=== Section Start ===
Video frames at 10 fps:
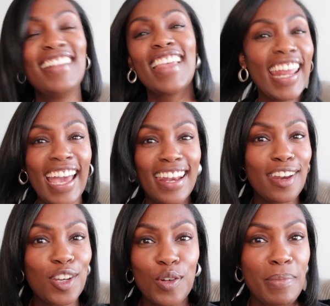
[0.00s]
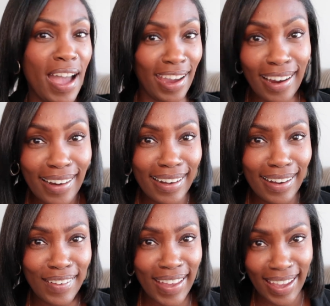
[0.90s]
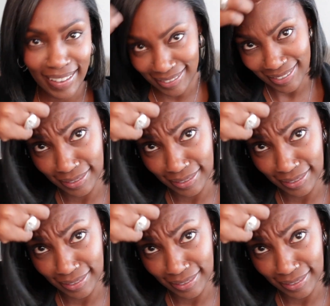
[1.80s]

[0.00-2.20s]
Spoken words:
That ain't got nothing to do with my hair, okay?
=== Section End ===
• WHAT YOU HAVE TO DO: The task calls for every line of the data to be returned exactly, without pictures.

• SOLUTION:
Video frames at 10 fps:
[0.00s]
[0.90s]
[1.80s]

[0.00-2.20s]
Spoken words:
That ain't got nothing to do with my hair, okay?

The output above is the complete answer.